Task brief: Only the lines below from the one containing "[6.00-7.00s]" through the one containing "[13.00-14.00s]" belong in the answer, set down exactly, with the pictures left out.

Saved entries
=== Section Start ===

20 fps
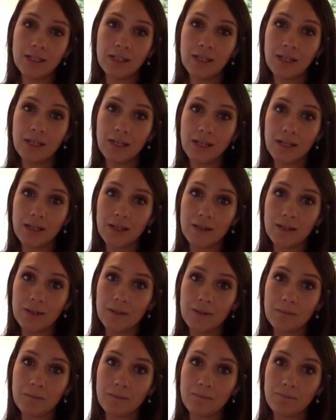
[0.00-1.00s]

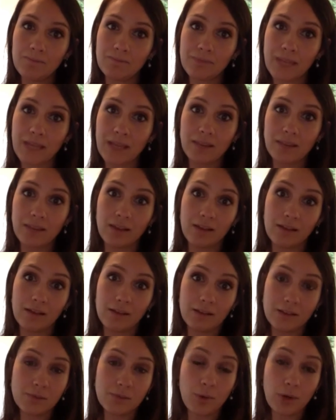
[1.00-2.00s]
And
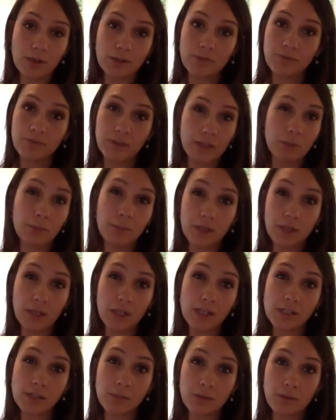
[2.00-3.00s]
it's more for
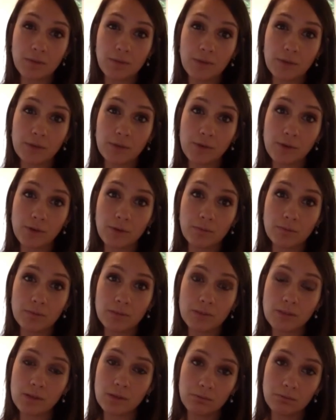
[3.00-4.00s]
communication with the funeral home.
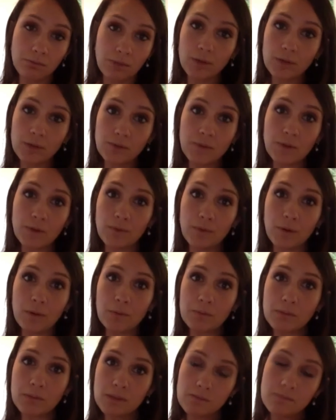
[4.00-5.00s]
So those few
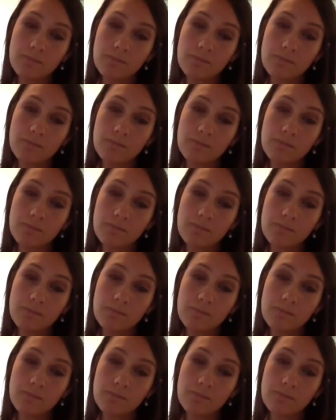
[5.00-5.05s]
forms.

=== Section End ===
=== Section Start ===

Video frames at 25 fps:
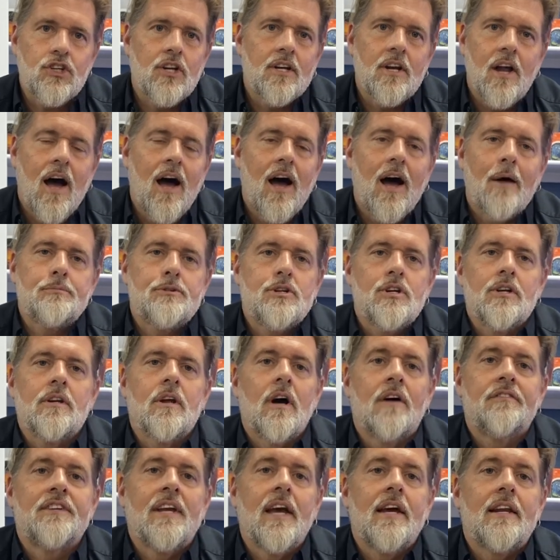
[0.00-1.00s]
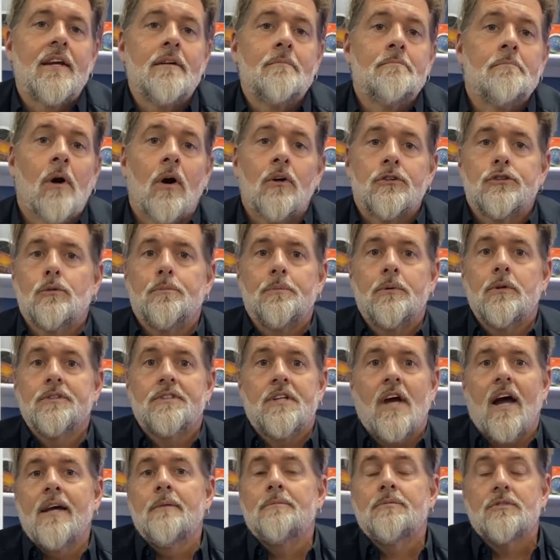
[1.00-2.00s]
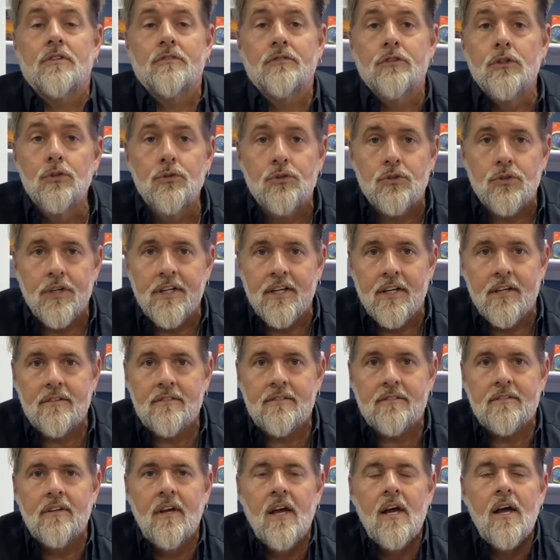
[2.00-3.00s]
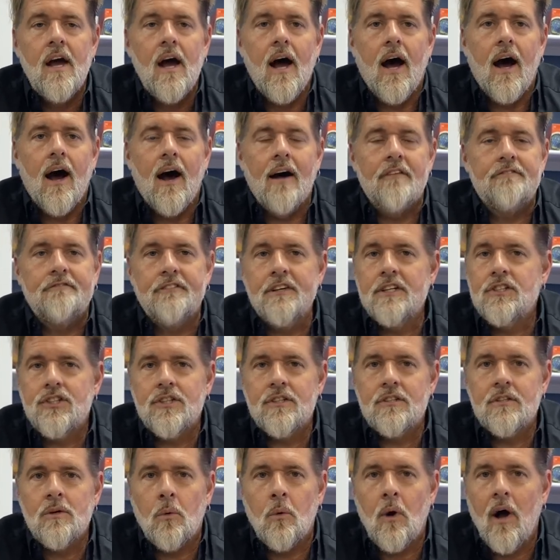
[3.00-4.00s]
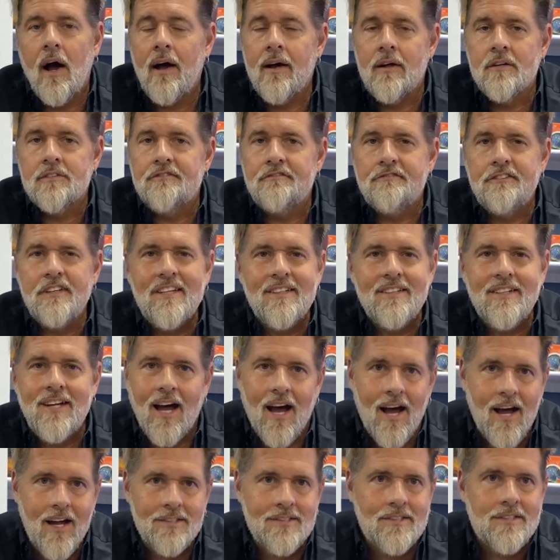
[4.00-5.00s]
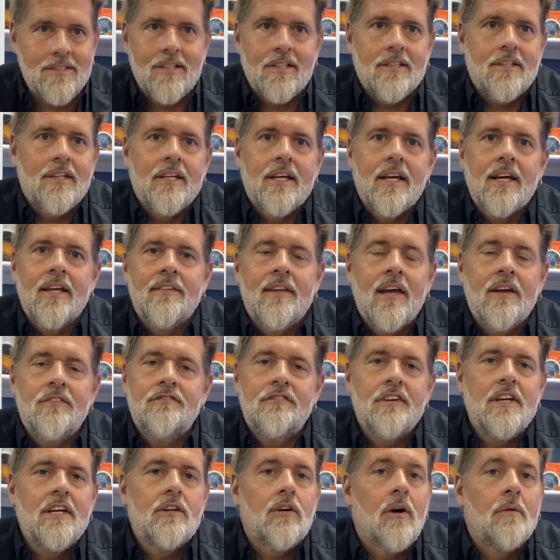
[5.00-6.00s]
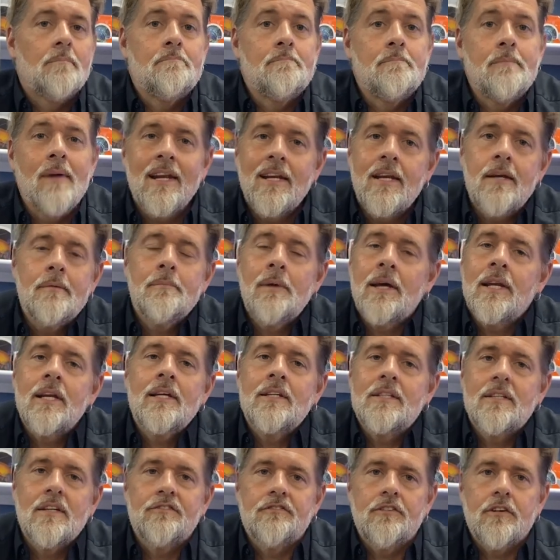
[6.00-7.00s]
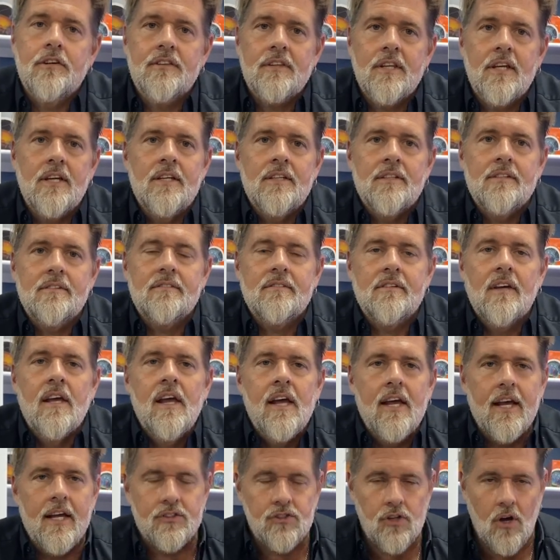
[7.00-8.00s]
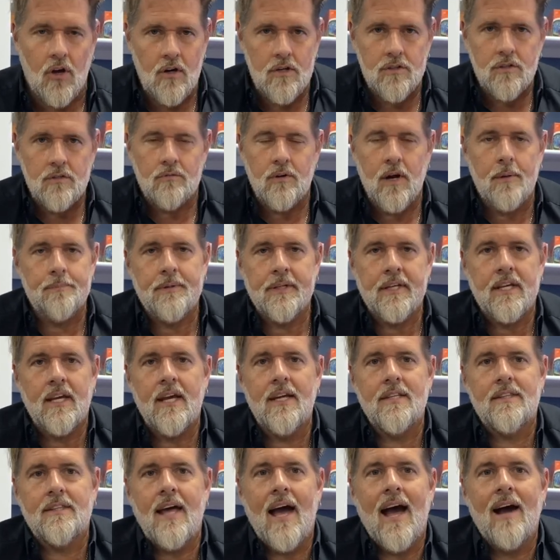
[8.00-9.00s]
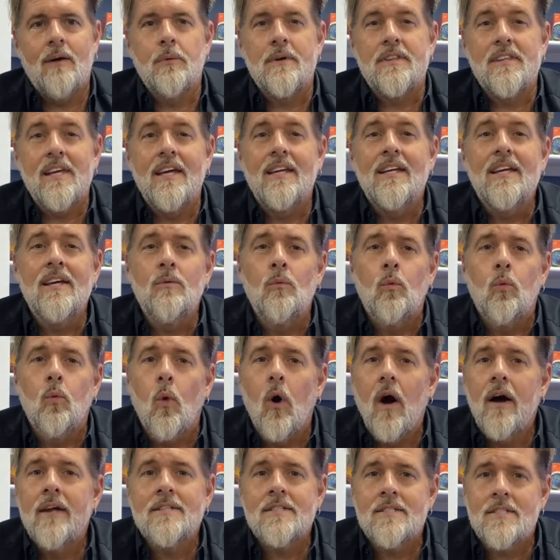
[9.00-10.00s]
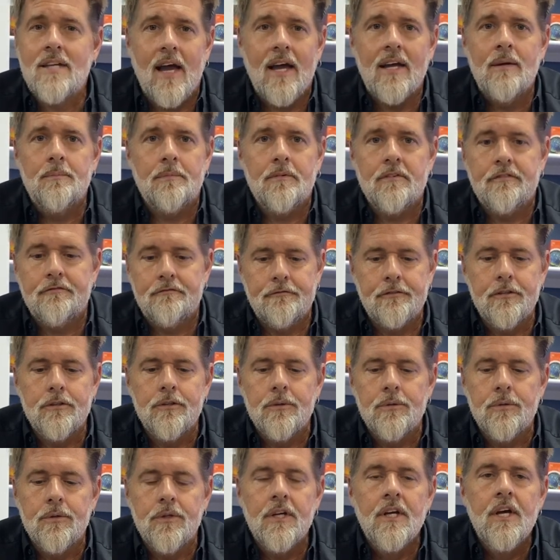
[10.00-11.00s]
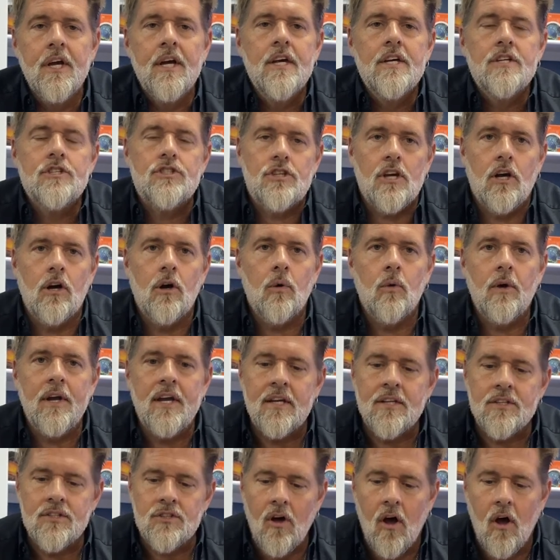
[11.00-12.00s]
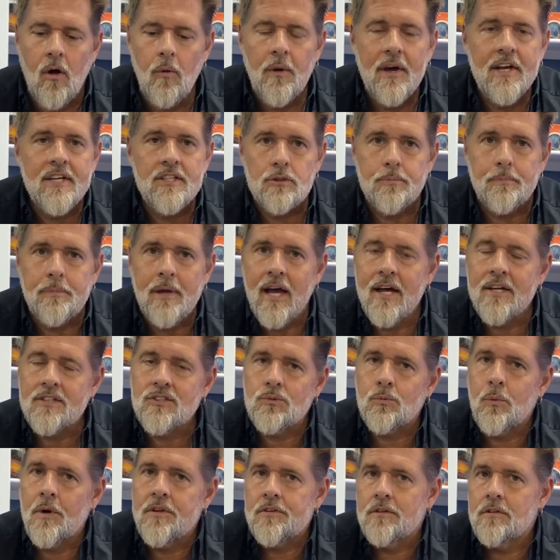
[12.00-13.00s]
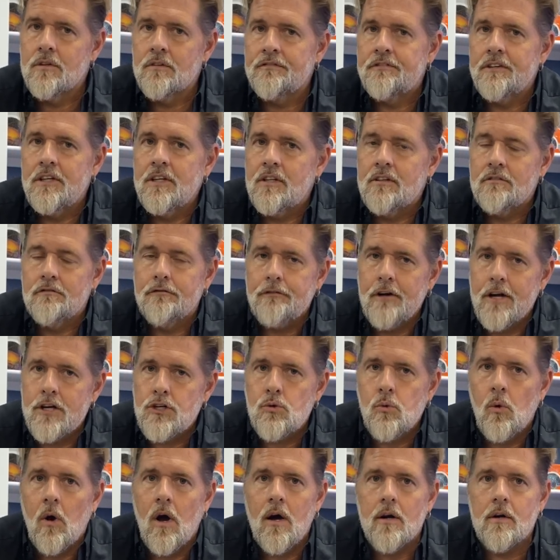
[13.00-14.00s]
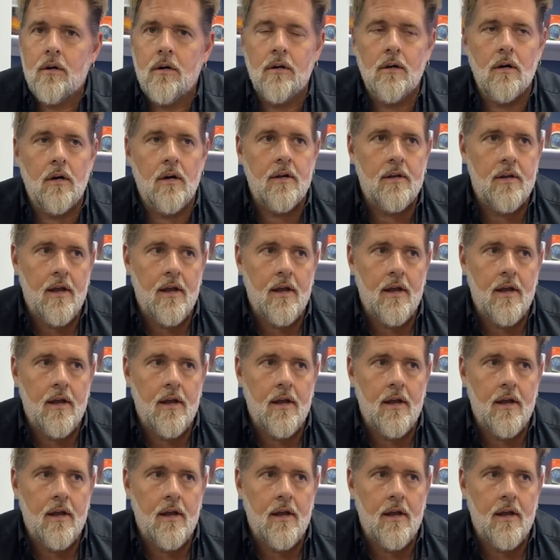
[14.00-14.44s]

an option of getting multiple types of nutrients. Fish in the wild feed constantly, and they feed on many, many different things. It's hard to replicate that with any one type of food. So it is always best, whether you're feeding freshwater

=== Section End ===

Written response:
[6.00-7.00s]
[7.00-8.00s]
[8.00-9.00s]
[9.00-10.00s]
[10.00-11.00s]
[11.00-12.00s]
[12.00-13.00s]
[13.00-14.00s]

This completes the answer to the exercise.